SUPPLIED DATA START

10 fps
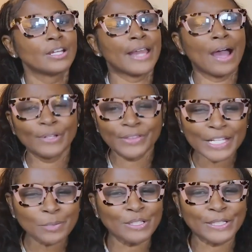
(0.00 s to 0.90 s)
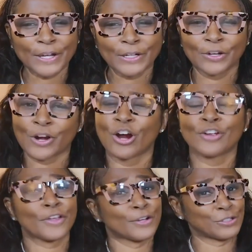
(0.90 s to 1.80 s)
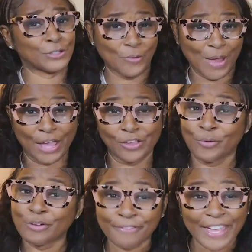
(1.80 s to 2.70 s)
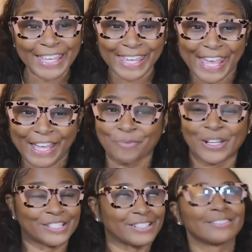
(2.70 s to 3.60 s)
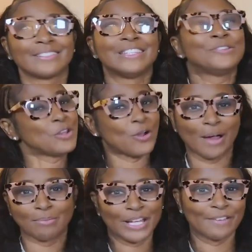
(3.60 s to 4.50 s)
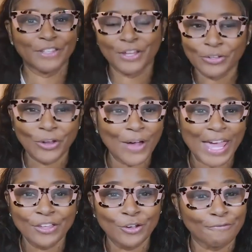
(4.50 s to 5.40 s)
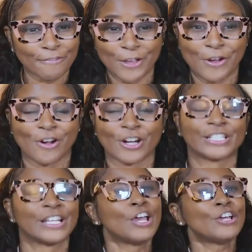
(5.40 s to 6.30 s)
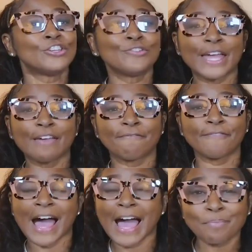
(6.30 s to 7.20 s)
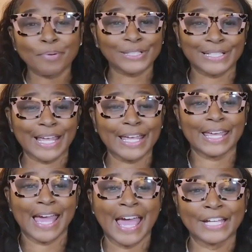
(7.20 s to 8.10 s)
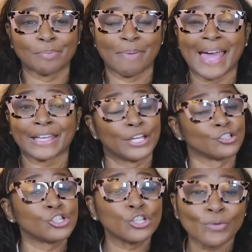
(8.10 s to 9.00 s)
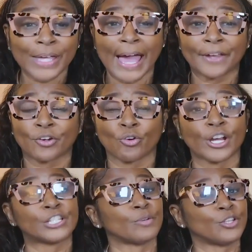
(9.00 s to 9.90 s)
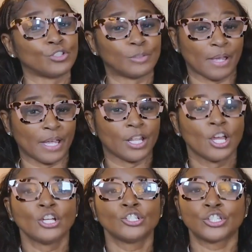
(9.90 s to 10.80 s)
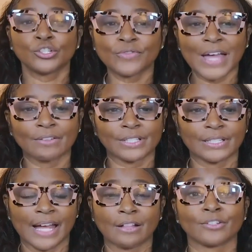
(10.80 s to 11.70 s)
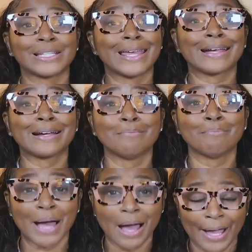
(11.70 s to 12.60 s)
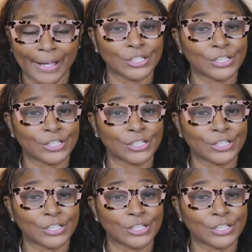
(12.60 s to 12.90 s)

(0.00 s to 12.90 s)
Now, with this particular card, there's no annual fee again, which you know I'm loving the no annual fee cards. You get 5% cash back in 2 categories when you spend $2,000 in combined.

SUPPLIED DATA END

TASK ITEM: Could you repeat all of the data exactly, minus the pictures?

ANSWER TO THIS PROBLEM:
10 fps
(0.00 s to 0.90 s)
(0.90 s to 1.80 s)
(1.80 s to 2.70 s)
(2.70 s to 3.60 s)
(3.60 s to 4.50 s)
(4.50 s to 5.40 s)
(5.40 s to 6.30 s)
(6.30 s to 7.20 s)
(7.20 s to 8.10 s)
(8.10 s to 9.00 s)
(9.00 s to 9.90 s)
(9.90 s to 10.80 s)
(10.80 s to 11.70 s)
(11.70 s to 12.60 s)
(12.60 s to 12.90 s)

(0.00 s to 12.90 s)
Now, with this particular card, there's no annual fee again, which you know I'm loving the no annual fee cards. You get 5% cash back in 2 categories when you spend $2,000 in combined.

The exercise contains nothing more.